/drs

A utility to store directory revisions remotely using ssh/rsync and git

Primary LanguageShellMIT LicenseMIT

drs - an uncomplicated directory revision storage

drs is a small set of shell scripts that allows you to store directory revisions (snapshots if you like) remotely. Revision metadata is stored in a Git repository while the directory contents are stored on a remote host using SSH and rsync. Metadata repository can be kept small since it's completely independent of the directory contents.

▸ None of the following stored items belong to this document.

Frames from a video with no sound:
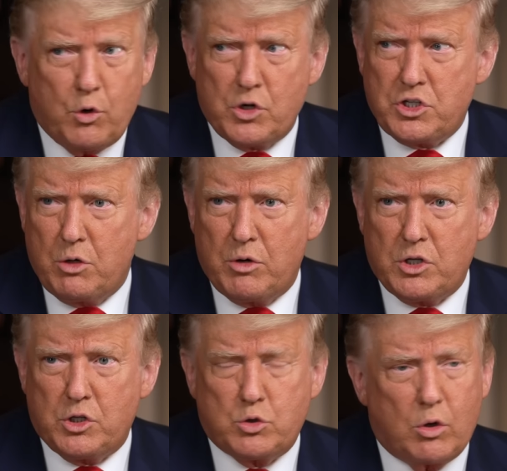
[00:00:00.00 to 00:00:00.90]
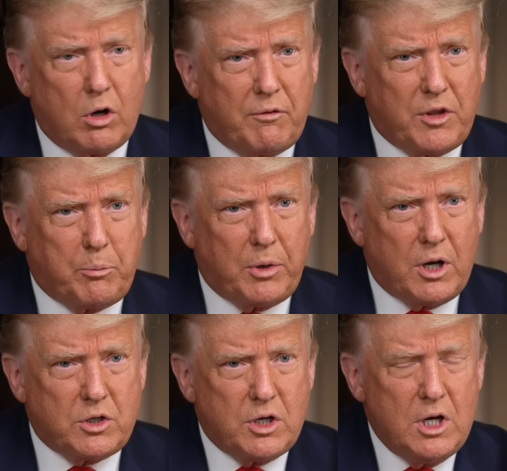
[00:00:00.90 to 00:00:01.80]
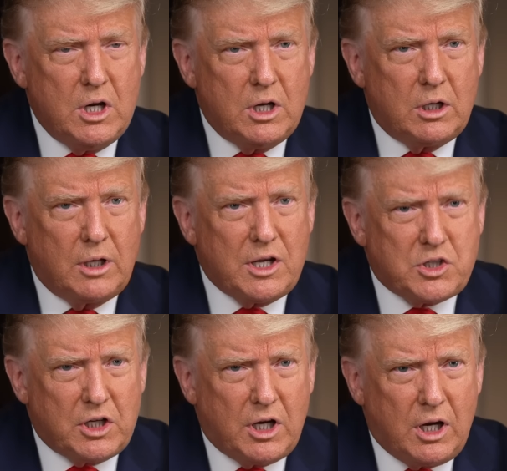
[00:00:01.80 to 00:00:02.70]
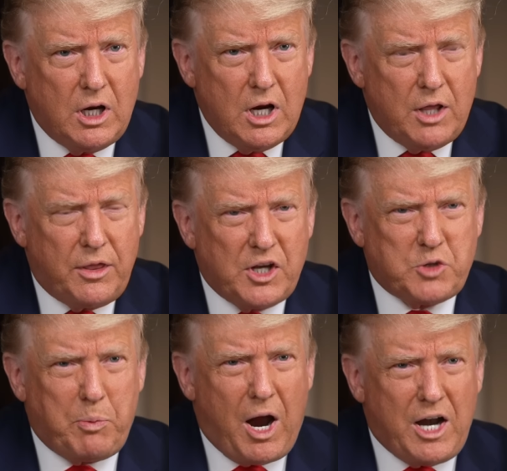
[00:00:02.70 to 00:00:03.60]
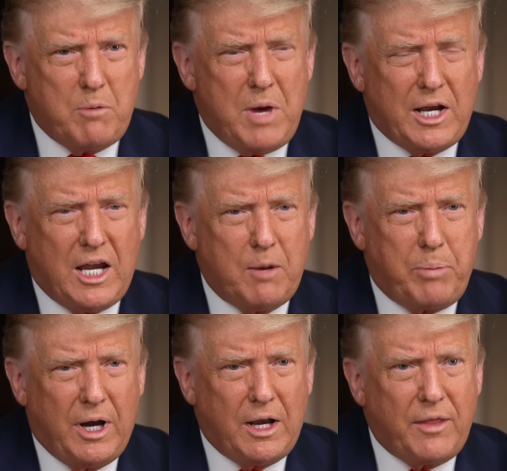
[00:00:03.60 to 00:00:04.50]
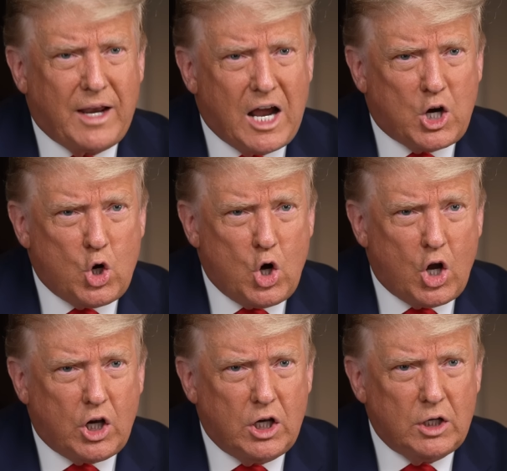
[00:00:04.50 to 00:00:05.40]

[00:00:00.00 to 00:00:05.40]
Of course there is. No. It's all over the place. Lesley, Sir, they spied on my campaign and they got caught. Can IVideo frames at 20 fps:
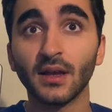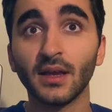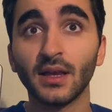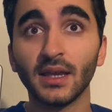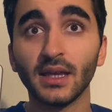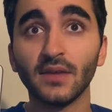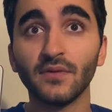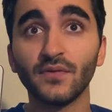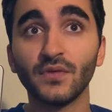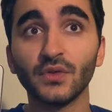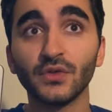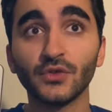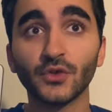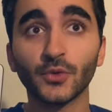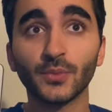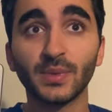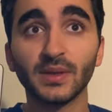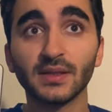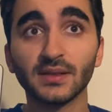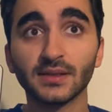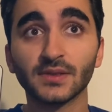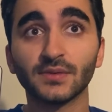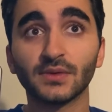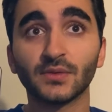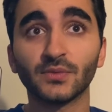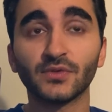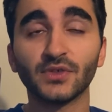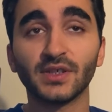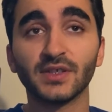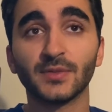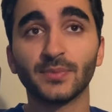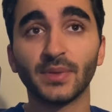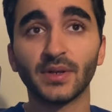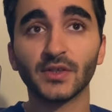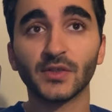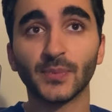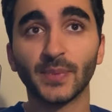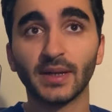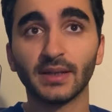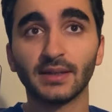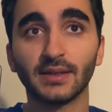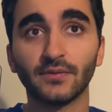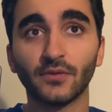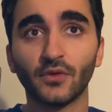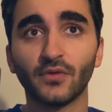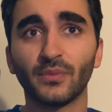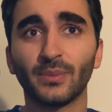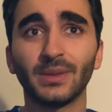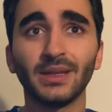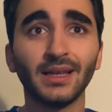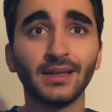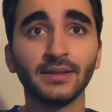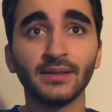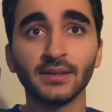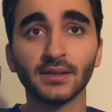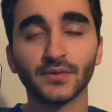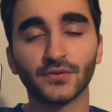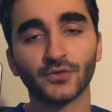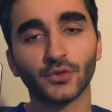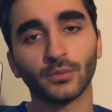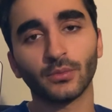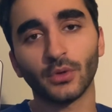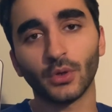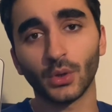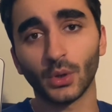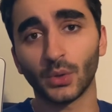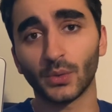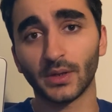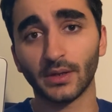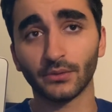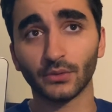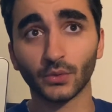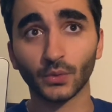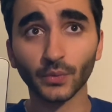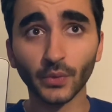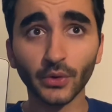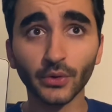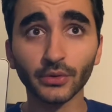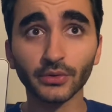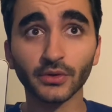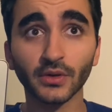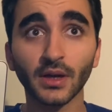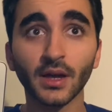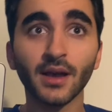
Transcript: Infuse your business with fresh perspective of millennials from all around the world.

It's really easy to setup, depends on only standard tools and easy to extend.

Where does it fit?

I needed to store large builds (>5GB) and distribute them efficiently to testers. The actual differences between builds were quite small, a few changed jars along with 100s of other jars that rarely changing. In such case, rsync does a spectacular jobs to speed things up. Git is great to keep track of everything else, branches, build information etc.

Relation to Git

drs uses Git as a minimalistic database. Commands like drs-put, drs-get are integrated as Git aliases and organized around producer/customer concept. Producer is usually a build job on CI, the consumer can be a human tester or a regression test job for example. Most workflow tasks (except git init, tag) are covered with drs commands, therefore users don't have to know Git much. For more details see Differences to Git

Table of contents


Demo

drs demo

🎉 For a complete dockerized example see drs demo

It's fully functional, you can play with put and get commands.


Installation

Using sources

  1. Clone this repository to a suitable directory on your computer
  2. Add this directory plus src to the DRS_HOME environment variable
export DRS_HOME=~/drs/src

Using releases

  1. Download drs.tar.gz from the latest release
curl -o drs.tar.gz -L https://github.com/bvarnai/drs/releases/latest/download/drs.tar.gz
  1. Extract archive (to a directory of your choosing)
tar -zxvf drs.tar.gz
  1. Add this directory to the DRS_HOME environment variable
export DRS_HOME=~/drs

📝 You can set DRS_HOME in ~/.profile or ~/.bashrc to make it permanent

Install prerequisites

Install client prerequisites on Ubuntu

sudo apt install openssh-client git rsync uuid-runtime jq

Install client prerequisites on Git for Windows (Git-Bash/MinGW/MSYS2)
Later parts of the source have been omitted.